The Center for Mental Health Services (CMHS) produced Final Report: Review of the CMHS Mental Health Care Provider Education in HIV/AIDS (6695). The program supports the provision of state-of-the-art training targeted to (1) traditional mental health care providers (psychiatrists, psychologists, nurses, and social workers); (2) other first-line providers of mental health care services (primary care physicians and medical students); and (3) nontraditional providers of such services (clergy or alternative health care workers). The goal of the program was to improve access to appropriate and adequate mental health services for people living with HIV/AIDS and for their families and partners. The evaluation found that training participants increased their knowledge about the mental health aspects of the disease, their willingness to serve HIV-infected individuals, and their confidence that they could do so effectively. The recommendations of the report stressed the need for training in the mental health aspects of HIV/AIDS throughout the country, especially as affected areas and populations change over time.

Evaluations in Progress

SAMHSA currently has major evaluation projects under way in two areas. First, CSAT's National Evaluation Database Service (5994) is providing centralized data management and analysis for the evaluation of several large demonstrations targeted to special populations, including female, adolescent, criminal justice, culturally distinct, and rural populations. The service represents part of an evaluation strategy that builds upon prior findings, and which seeks to identify a set of consistent evaluation questions that apply across similar substance abuse treatment programs targeted to special populations. The service has identified data elements to provide uniform information across sites so that comparisons of effectiveness could be made.

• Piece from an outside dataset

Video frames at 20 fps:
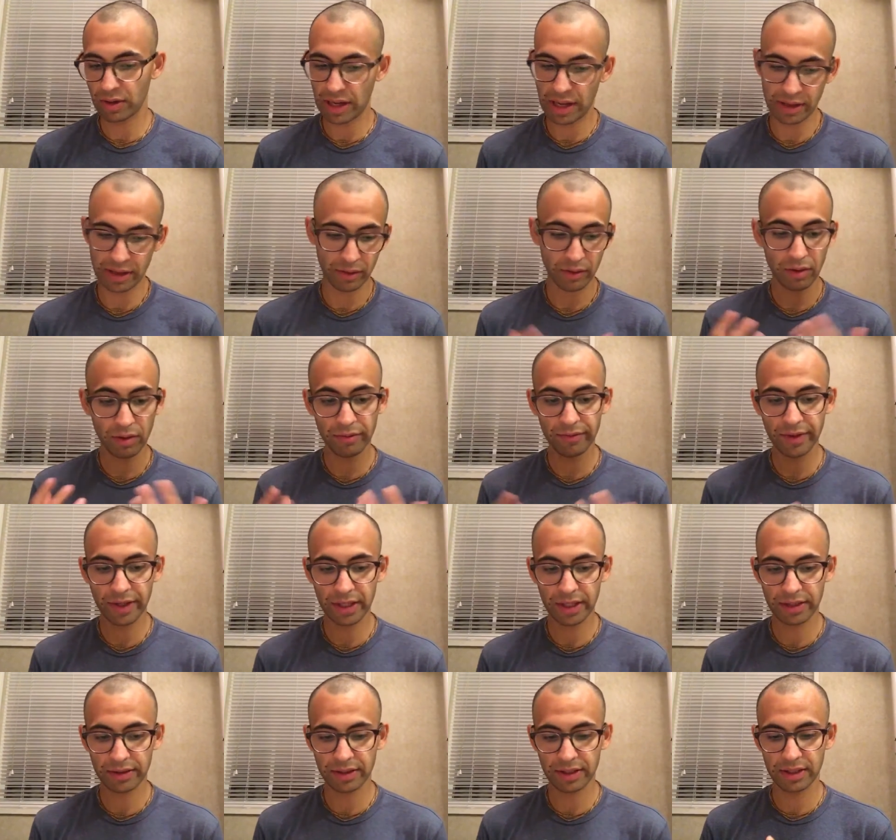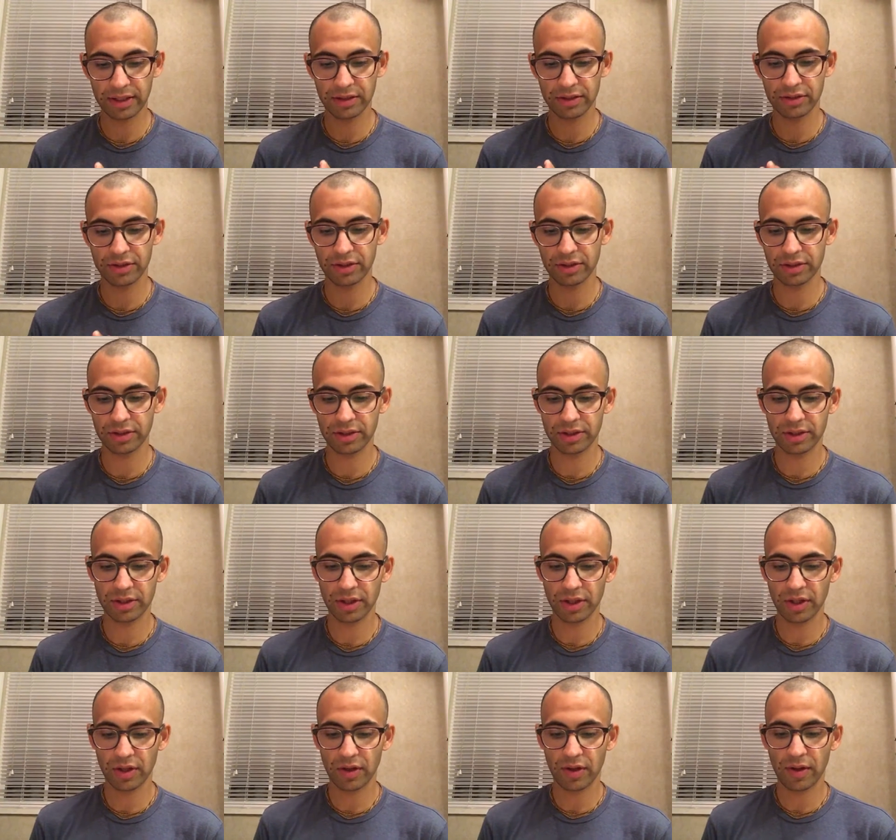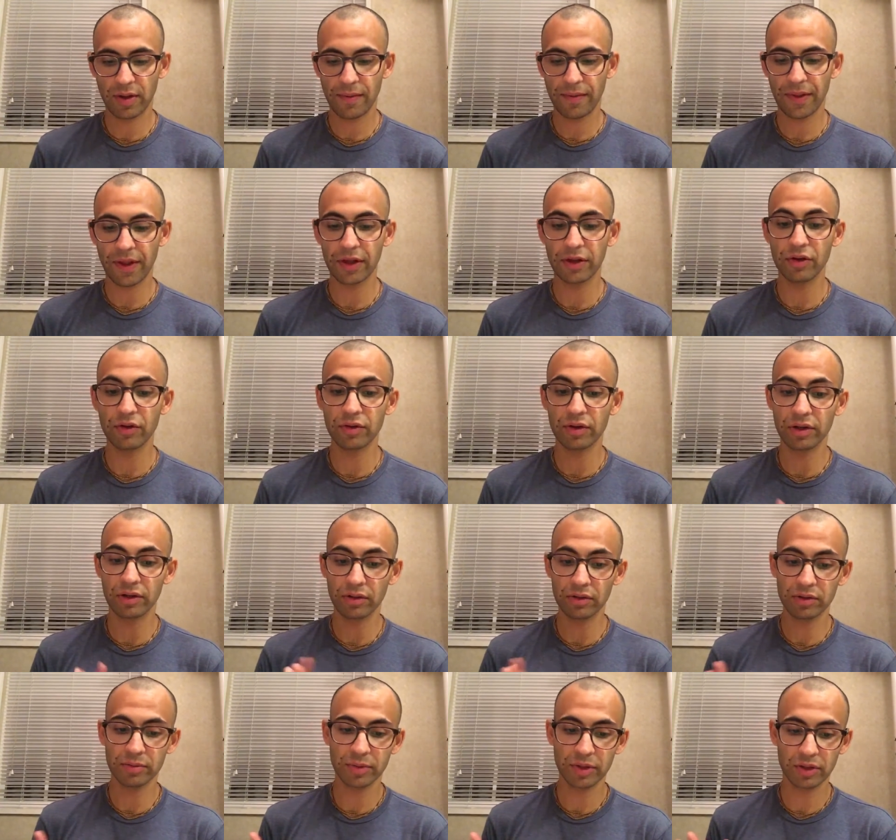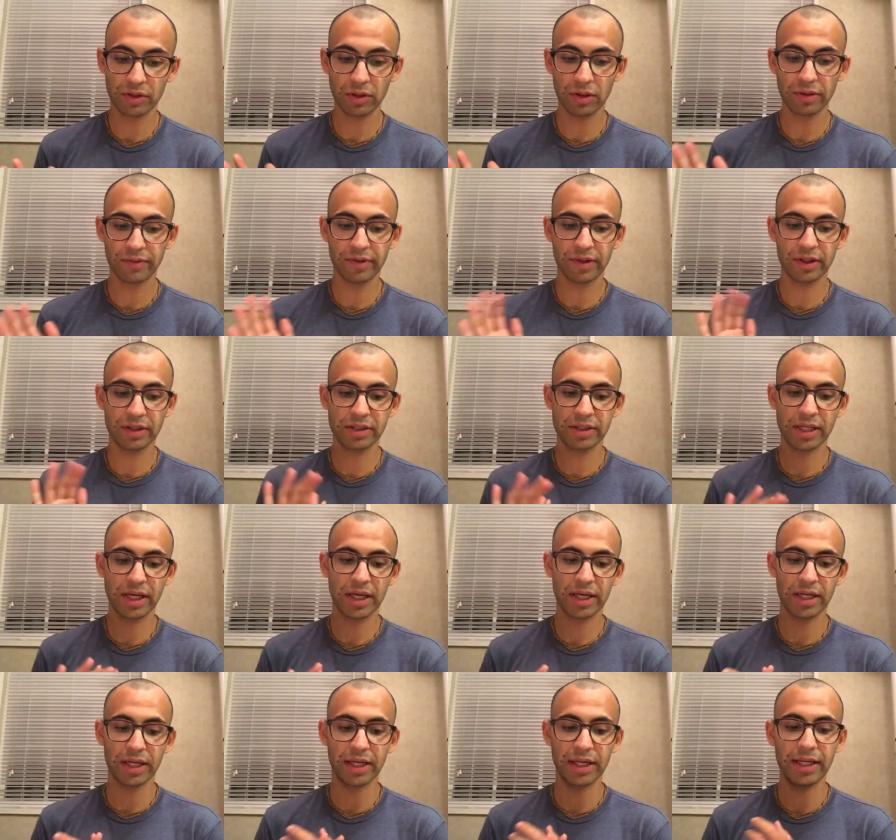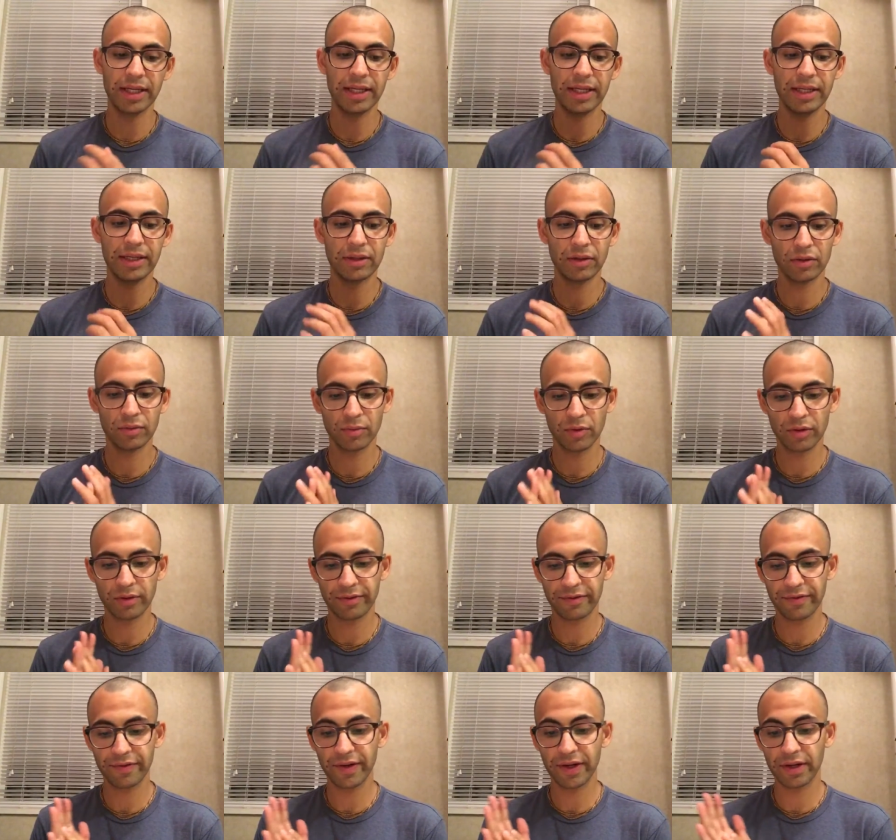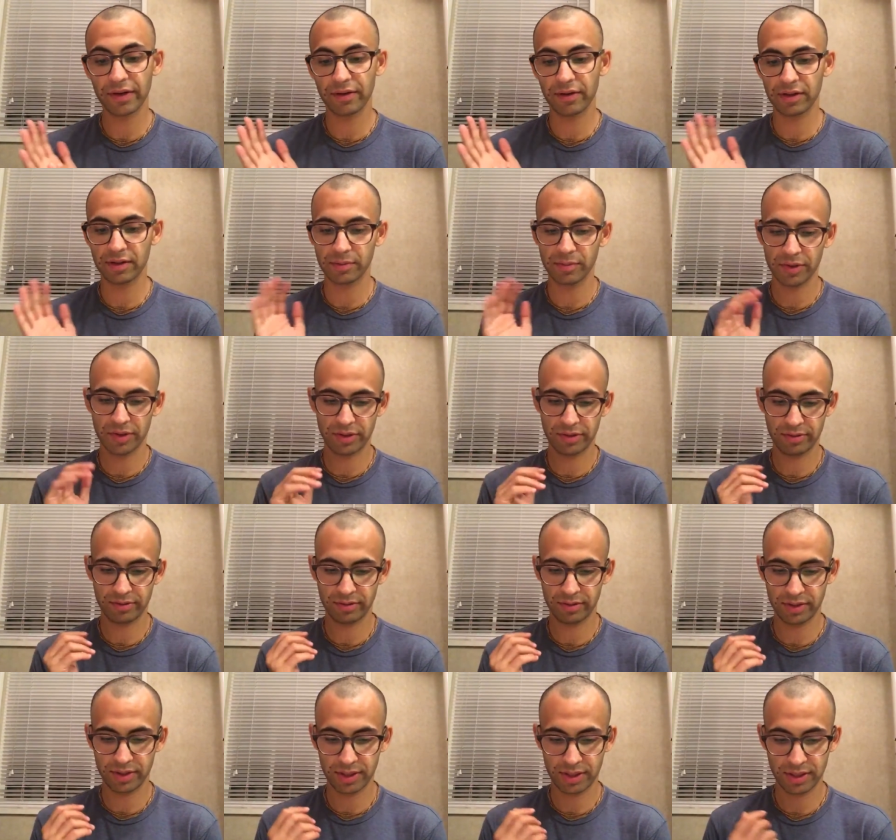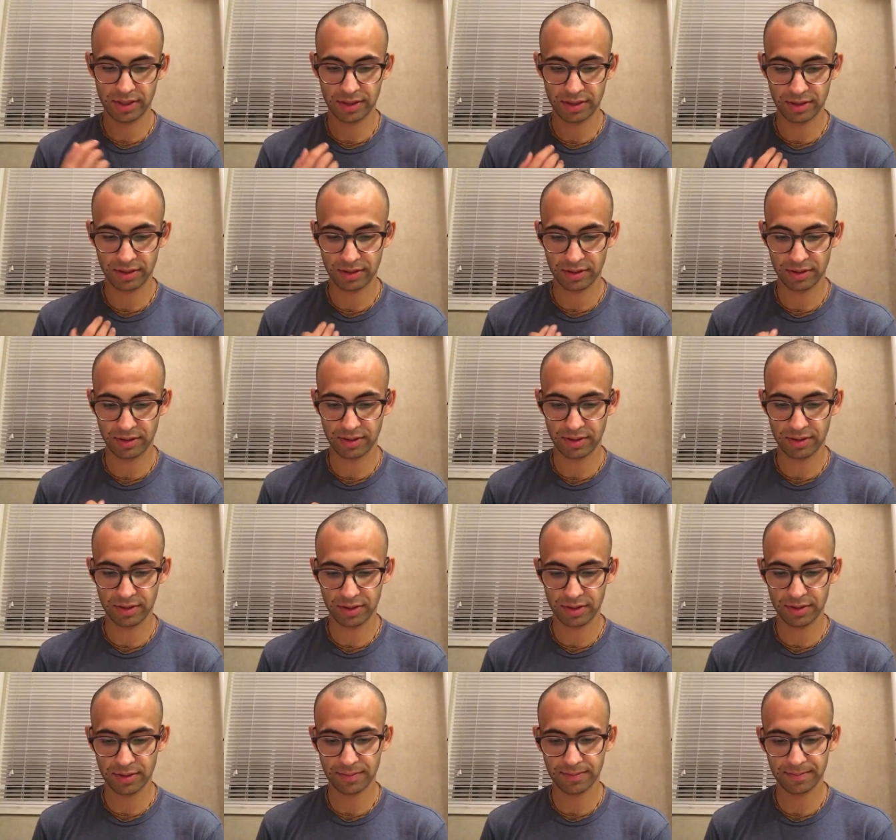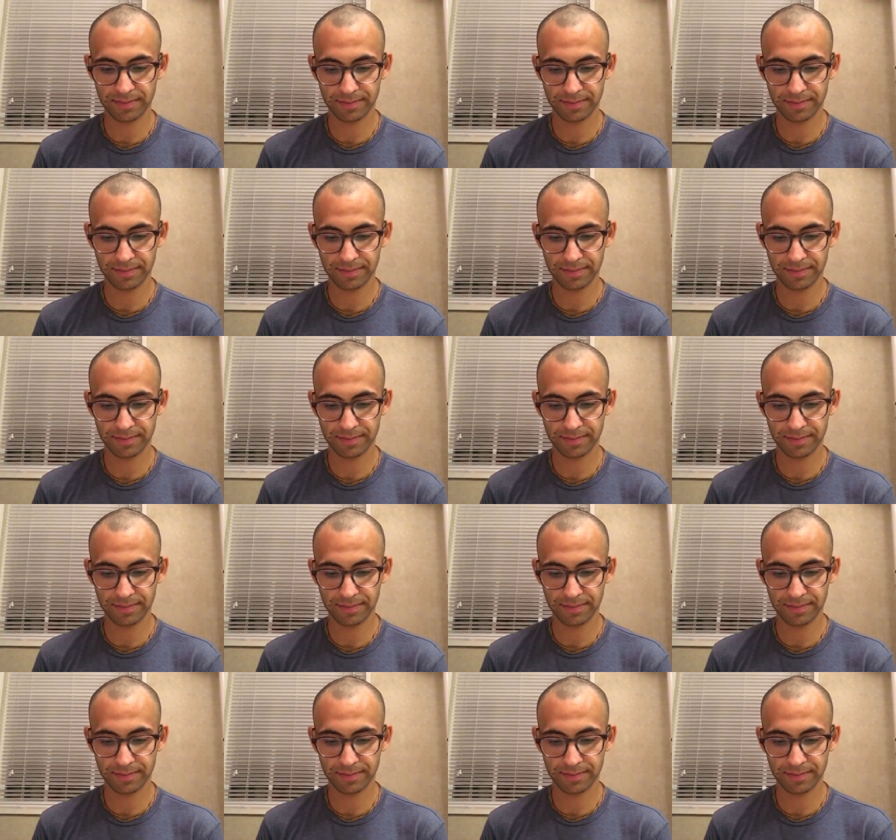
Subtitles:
and all Vedic literatures, that you are the ultimate goal of understanding, he need no more fear this material existence.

Second, CSAP is conducting a National Evaluation of the Community Partnership Demonstration Project (4997). This project was designed to identify successful prevention and partnership strategies and common inhibitors to forming successful partnerships and prevention programs. This impact evaluation has focused on assessments of short-term outcomes specific to each interview site, long-term outcomes reliant upon uniform surveys, and community-wide indicators of alcohol and drug abuse across several sites. Data have been collected through a questionnaire administered in schools and a telephone survey for adults.

Other evaluations in progress are looking at services integration for homeless persons with chronic mental illness (4980.1), effects of managed care on substance abuse treatment outcomes (6454), evaluation of substance abuse treatment improvement protocols (6737), long-term effects of drug abuse treatment (6738), and an evaluation of opioid treatment program accreditation (6739).